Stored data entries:
* * * * * * * * *
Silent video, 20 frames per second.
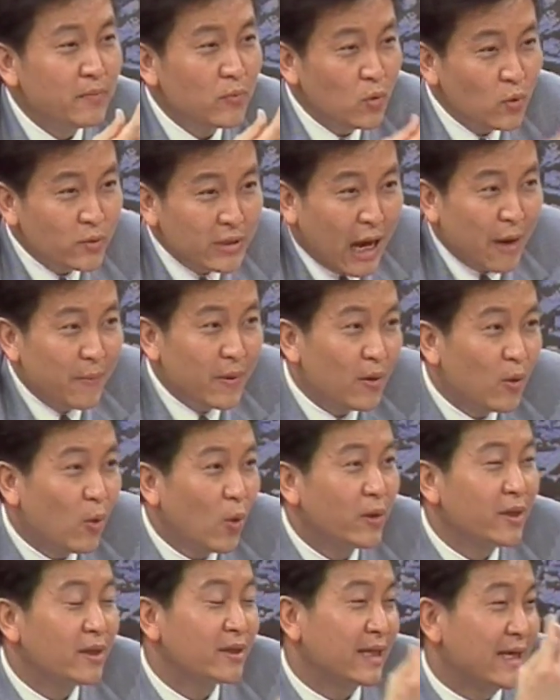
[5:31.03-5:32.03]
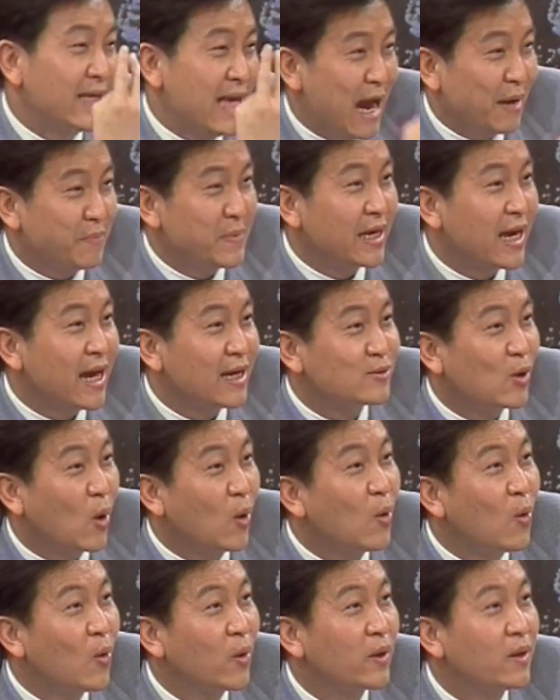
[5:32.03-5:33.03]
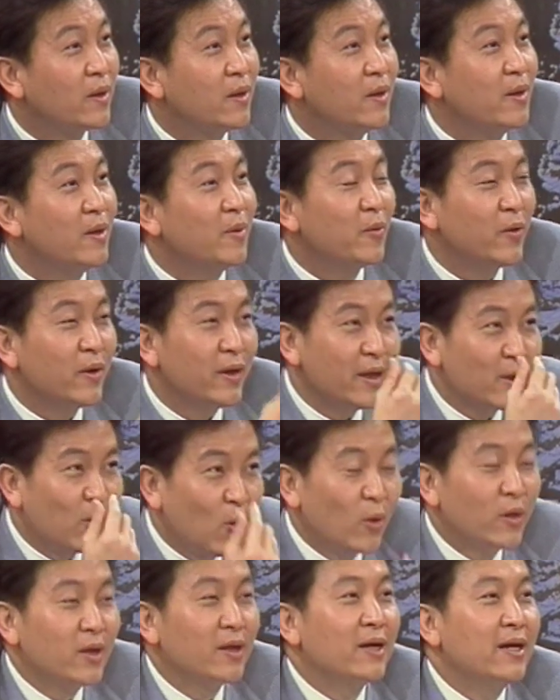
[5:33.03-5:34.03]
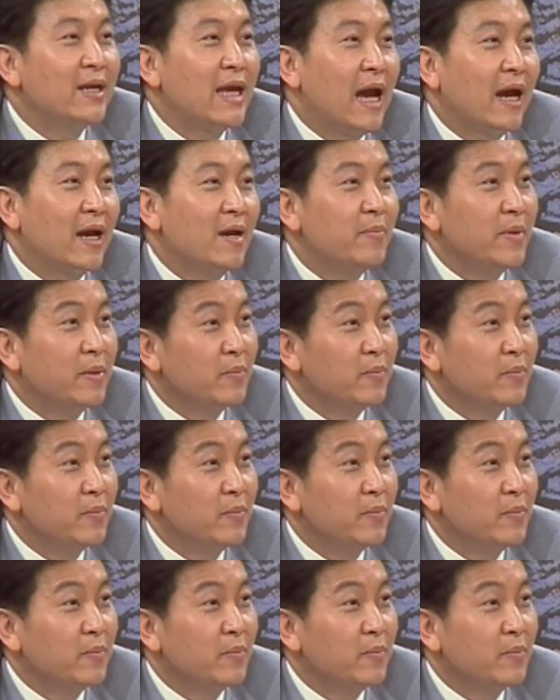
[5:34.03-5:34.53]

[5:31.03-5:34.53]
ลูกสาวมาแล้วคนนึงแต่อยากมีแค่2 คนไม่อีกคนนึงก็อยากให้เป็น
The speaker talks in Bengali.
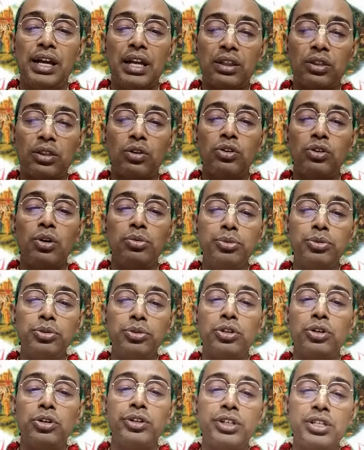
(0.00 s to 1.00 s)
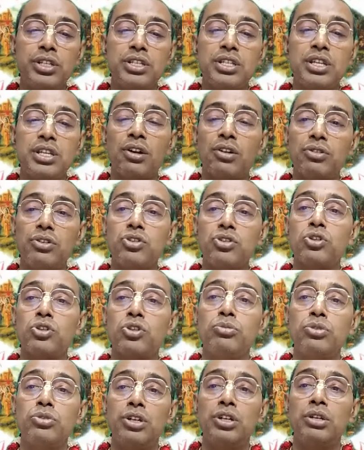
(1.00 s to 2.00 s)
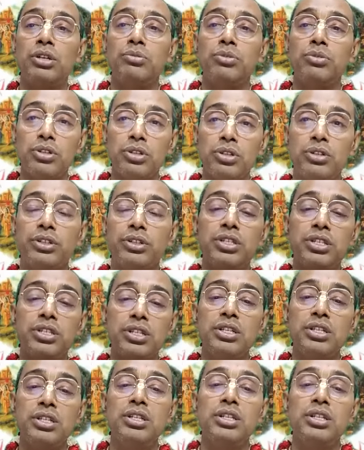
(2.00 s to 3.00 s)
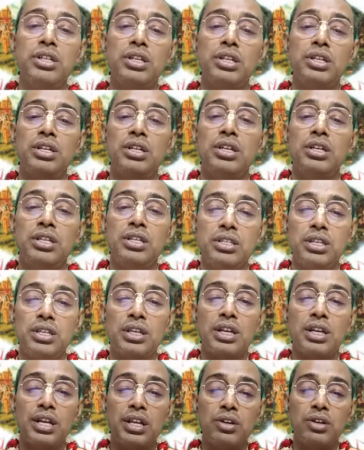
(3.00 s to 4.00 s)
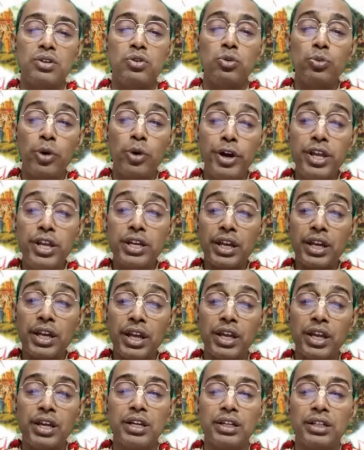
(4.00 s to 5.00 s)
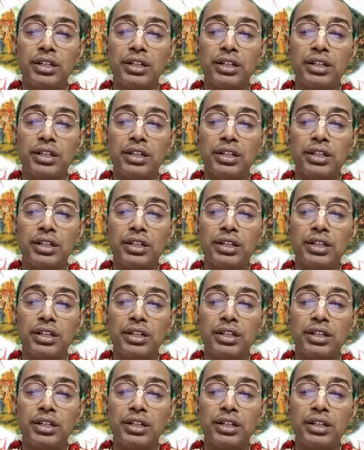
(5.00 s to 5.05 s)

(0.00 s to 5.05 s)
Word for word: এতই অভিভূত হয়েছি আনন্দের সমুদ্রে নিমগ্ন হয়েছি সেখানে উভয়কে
* * * * * * * * *
[Your instructions]: Except for the pictures, set down all of the records exactly as they are.

[Solution for this exercise]:
Silent video, 20 frames per second.
[5:31.03-5:32.03]
[5:32.03-5:33.03]
[5:33.03-5:34.03]
[5:34.03-5:34.53]

[5:31.03-5:34.53]
ลูกสาวมาแล้วคนนึงแต่อยากมีแค่2 คนไม่อีกคนนึงก็อยากให้เป็น
The speaker talks in Bengali.
(0.00 s to 1.00 s)
(1.00 s to 2.00 s)
(2.00 s to 3.00 s)
(3.00 s to 4.00 s)
(4.00 s to 5.00 s)
(5.00 s to 5.05 s)

(0.00 s to 5.05 s)
Word for word: এতই অভিভূত হয়েছি আনন্দের সমুদ্রে নিমগ্ন হয়েছি সেখানে উভয়কে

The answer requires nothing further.